Implementation Method 1
the SLM provides the ability to spectrally encode the image by applying a pattern which binary-modulates the spectral content of each spatial element of the SLM
Implementation Method 2
a first optical path that produces a spectrally dispersed image of the input radiation field comprising multiple spectral components displaced along a dispersion direction
Implementation Method 3
The detector produces an electrical signal as a temporal function of the detected light intensity
Implementation Method 4
A digital signal processor converts the digital signal into a function of frequency using Fourier transform and power spectral density (PSD)
Implementation Method 5
which senses the intensity of time varying signals, from flickering sources, or from scattered light reflected by a vibrating surface
Data Source
AI summary
A temporal-spectral multiplexing sensor for simultaneous or near simultaneous spatial-temporal-spectral analysis of an incoming optical radiation field.
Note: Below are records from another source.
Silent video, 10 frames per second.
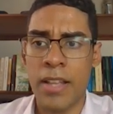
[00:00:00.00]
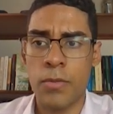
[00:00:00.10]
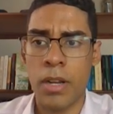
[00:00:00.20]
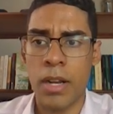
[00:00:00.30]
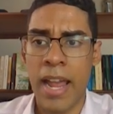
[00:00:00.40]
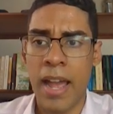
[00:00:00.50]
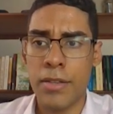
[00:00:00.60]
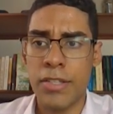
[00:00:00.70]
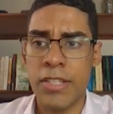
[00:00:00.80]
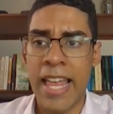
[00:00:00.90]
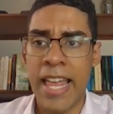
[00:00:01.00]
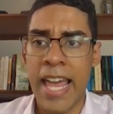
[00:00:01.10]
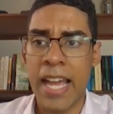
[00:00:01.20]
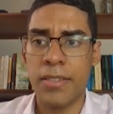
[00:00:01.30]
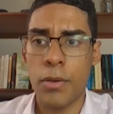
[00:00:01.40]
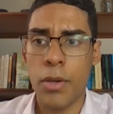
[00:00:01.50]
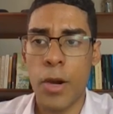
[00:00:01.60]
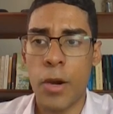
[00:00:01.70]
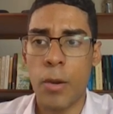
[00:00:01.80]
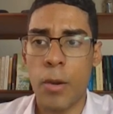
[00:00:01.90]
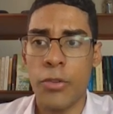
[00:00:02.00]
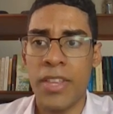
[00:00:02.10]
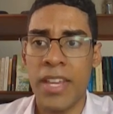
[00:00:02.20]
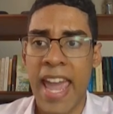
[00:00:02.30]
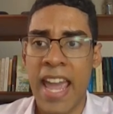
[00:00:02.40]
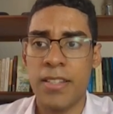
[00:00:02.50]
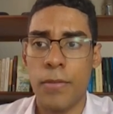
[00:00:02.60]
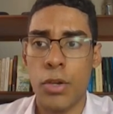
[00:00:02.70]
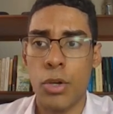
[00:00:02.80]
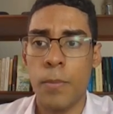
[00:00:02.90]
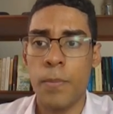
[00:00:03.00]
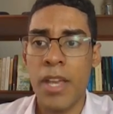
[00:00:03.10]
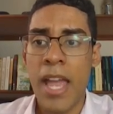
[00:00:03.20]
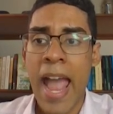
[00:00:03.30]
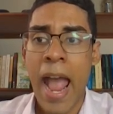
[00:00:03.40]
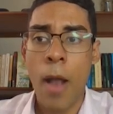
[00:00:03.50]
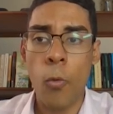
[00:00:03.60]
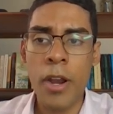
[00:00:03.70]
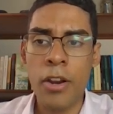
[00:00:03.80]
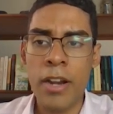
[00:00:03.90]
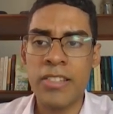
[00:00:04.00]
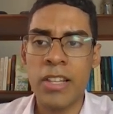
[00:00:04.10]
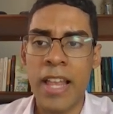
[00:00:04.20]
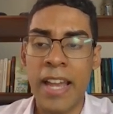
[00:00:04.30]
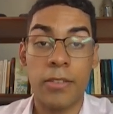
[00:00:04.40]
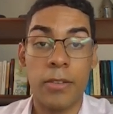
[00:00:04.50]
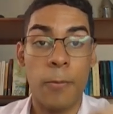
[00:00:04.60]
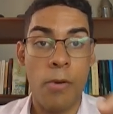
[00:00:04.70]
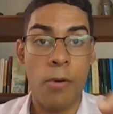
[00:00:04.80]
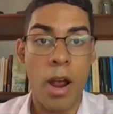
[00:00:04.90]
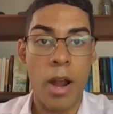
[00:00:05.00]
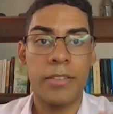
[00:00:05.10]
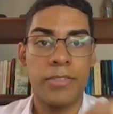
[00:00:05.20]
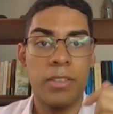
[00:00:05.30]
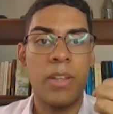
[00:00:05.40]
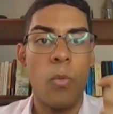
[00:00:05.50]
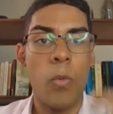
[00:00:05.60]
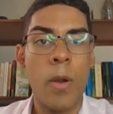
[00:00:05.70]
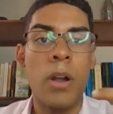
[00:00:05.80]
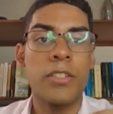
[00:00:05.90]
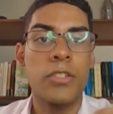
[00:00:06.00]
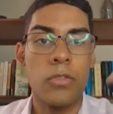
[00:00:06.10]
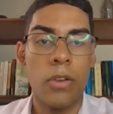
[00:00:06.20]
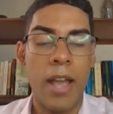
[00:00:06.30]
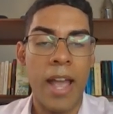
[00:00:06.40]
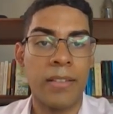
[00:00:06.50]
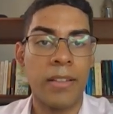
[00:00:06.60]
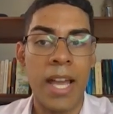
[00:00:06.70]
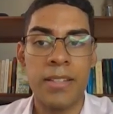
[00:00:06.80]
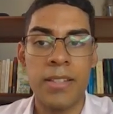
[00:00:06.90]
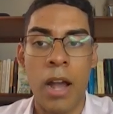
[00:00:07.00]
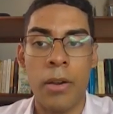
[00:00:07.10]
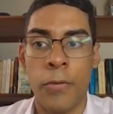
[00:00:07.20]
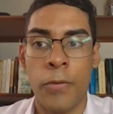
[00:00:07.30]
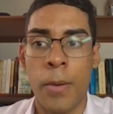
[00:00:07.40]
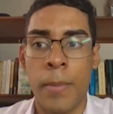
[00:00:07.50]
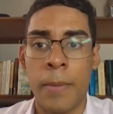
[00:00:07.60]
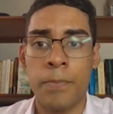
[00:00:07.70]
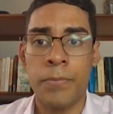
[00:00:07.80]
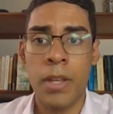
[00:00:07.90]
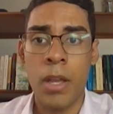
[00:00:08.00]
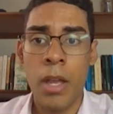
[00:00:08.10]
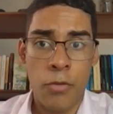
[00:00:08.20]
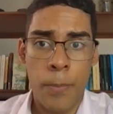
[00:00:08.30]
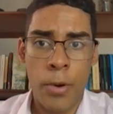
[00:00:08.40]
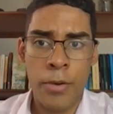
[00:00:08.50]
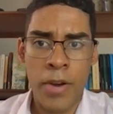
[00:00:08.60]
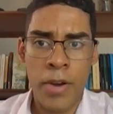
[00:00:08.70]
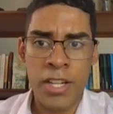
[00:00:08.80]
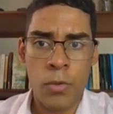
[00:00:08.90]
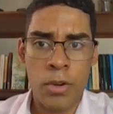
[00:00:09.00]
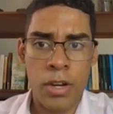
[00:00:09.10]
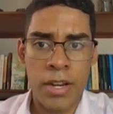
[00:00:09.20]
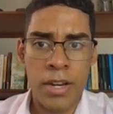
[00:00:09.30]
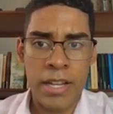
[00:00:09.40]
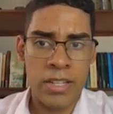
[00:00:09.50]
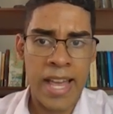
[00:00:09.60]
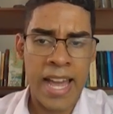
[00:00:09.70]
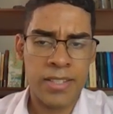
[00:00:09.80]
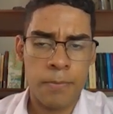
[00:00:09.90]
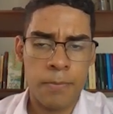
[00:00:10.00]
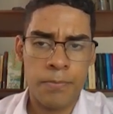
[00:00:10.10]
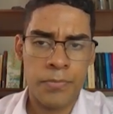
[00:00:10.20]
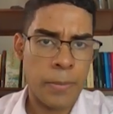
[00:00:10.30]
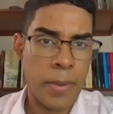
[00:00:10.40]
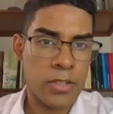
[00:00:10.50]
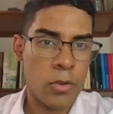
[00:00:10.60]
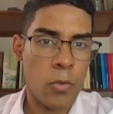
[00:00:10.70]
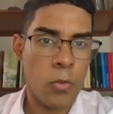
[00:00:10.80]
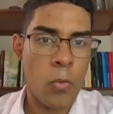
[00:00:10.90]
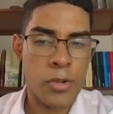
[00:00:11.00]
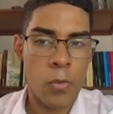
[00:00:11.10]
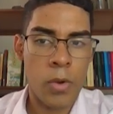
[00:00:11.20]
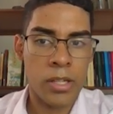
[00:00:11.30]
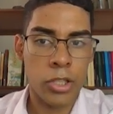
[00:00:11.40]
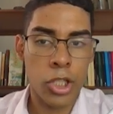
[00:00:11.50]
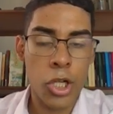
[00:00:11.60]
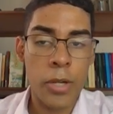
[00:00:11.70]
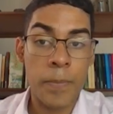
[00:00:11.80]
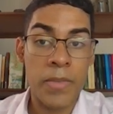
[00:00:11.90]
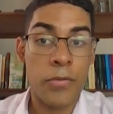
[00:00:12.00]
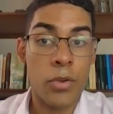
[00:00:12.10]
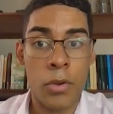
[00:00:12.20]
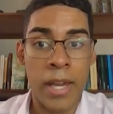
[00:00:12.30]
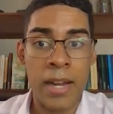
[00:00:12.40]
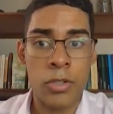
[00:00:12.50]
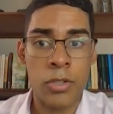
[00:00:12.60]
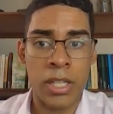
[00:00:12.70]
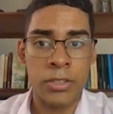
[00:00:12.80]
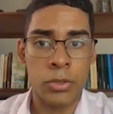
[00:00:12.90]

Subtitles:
brands, we're gonna select preferable the ASIN view, and we're gonna select the product that we want to analyze its performing. In report bridge, we're gonna select, depends on what you wanna look. If you can, do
A spectral encoder produces a time series of spectrally encoded optical images at a high sampling rate. A series of full panchromatic spectrally encoded optical images are collected at a rate similar to the sampling rate. A detector records at least one spatial region of the spectrally encoded optical image. A processor is configured to process two series of spectrally encoded optical images to produce an artifact-free spectral image. The processing includes using the panchromatic images to normalize the spectrally encoded images, and decoding the normalized encoded images to produce high fidelity spectral signatures, free of temporal artifacts due to fluctuations at frequencies slower than the sampling rate for polychromatic images.